To evaluate the effects of antidepressant drugs on EDS, cataplexy, quality of life, and their side effects in people with narcolepsy.

Search strategy: 

We searched the Cochrane Central Register of Controlled Trials (The Cochrane Library February issue, 2010), MEDLINE (1950 to March 2010), EMBASE (1980 to April 2010), PsycINFO (1872 to March 2010), and CINAHL (1981 to March 2010). Bibliographies of identified articles were reviewed to find additional references. Unpublished randomised trials were searched for by consulting governmental and non-governmental clinical trial registers, disease-specific websites, investigators and experts in the field, pharmaceutical companies/manufacturers.

Selection criteria: 

Parallel or cross-over randomised or quasi-randomised controlled trials testing the treatment of narcolepsy with any type of antidepressant drug versus no treatment, placebo, or another antidepressant drug.
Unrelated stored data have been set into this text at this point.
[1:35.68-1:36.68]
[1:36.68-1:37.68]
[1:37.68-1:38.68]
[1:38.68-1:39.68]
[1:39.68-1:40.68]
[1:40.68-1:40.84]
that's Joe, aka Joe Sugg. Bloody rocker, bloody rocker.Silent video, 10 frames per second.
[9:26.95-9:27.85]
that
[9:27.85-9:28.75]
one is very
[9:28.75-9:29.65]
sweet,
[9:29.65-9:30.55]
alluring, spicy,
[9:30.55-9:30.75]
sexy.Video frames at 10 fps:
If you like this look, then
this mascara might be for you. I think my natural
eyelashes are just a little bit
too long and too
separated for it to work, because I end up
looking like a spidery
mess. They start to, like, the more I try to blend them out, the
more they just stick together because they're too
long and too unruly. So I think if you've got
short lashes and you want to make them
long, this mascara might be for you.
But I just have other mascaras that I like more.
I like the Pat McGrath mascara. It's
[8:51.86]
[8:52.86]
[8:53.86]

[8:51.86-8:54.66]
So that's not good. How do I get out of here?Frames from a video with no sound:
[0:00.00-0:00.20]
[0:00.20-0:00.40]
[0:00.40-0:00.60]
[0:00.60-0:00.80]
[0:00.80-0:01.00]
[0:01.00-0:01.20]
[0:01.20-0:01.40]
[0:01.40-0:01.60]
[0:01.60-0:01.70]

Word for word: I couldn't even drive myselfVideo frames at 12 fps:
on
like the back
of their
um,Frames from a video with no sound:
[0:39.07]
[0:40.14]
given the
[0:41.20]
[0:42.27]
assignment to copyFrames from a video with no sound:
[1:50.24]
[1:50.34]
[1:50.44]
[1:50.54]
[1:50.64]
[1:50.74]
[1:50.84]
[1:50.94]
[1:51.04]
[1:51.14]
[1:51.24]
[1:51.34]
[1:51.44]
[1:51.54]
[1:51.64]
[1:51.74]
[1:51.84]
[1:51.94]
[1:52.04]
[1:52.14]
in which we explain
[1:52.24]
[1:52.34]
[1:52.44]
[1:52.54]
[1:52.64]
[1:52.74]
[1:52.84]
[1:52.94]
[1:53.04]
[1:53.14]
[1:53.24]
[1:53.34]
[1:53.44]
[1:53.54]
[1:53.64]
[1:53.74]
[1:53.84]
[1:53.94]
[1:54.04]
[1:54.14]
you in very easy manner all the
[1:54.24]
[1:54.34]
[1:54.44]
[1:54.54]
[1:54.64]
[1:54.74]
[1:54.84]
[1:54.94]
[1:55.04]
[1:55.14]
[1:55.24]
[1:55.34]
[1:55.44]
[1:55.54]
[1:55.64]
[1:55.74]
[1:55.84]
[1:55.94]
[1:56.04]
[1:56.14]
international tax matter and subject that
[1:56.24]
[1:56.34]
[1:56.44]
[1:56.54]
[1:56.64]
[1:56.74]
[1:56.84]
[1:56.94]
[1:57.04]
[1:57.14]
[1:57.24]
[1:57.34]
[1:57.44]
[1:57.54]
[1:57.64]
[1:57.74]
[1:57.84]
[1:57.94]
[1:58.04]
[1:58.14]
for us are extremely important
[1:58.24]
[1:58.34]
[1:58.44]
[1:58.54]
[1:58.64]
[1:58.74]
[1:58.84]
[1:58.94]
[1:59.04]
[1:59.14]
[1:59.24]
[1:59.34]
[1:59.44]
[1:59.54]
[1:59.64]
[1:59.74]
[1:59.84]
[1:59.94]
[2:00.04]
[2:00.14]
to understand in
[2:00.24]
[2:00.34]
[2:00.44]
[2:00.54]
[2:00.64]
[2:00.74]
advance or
Data collection and analysis: 

Two review authors independently assessed trial quality and extracted data.

Main results: 

Three cross-over and two parallel trials were included with a total of 246 participants. The methodological quality of all studies was unclear. As the trials tested different comparisons, or had a different design or dealt with different outcome measures, meta-analysis was not performed. In one cross-over trial (10 participants) femoxetine had no significant effect in eliminating or reducing EDS but significantly reduced cataplexy. Mild and transient side effects were reported in the femoxetine treatment period by two participants. In a second cross-over trial (56 participants) viloxazine significantly reduced EDS and cataplexy. In a third cross-over trial the authors inappropriately treated the trial design as a parallel study and no conclusions can be reached in favour of either drug. Two more trials with parallel design tested ritanserin versus placebo without finding differences of effectiveness in reducing EDS or cataplexy.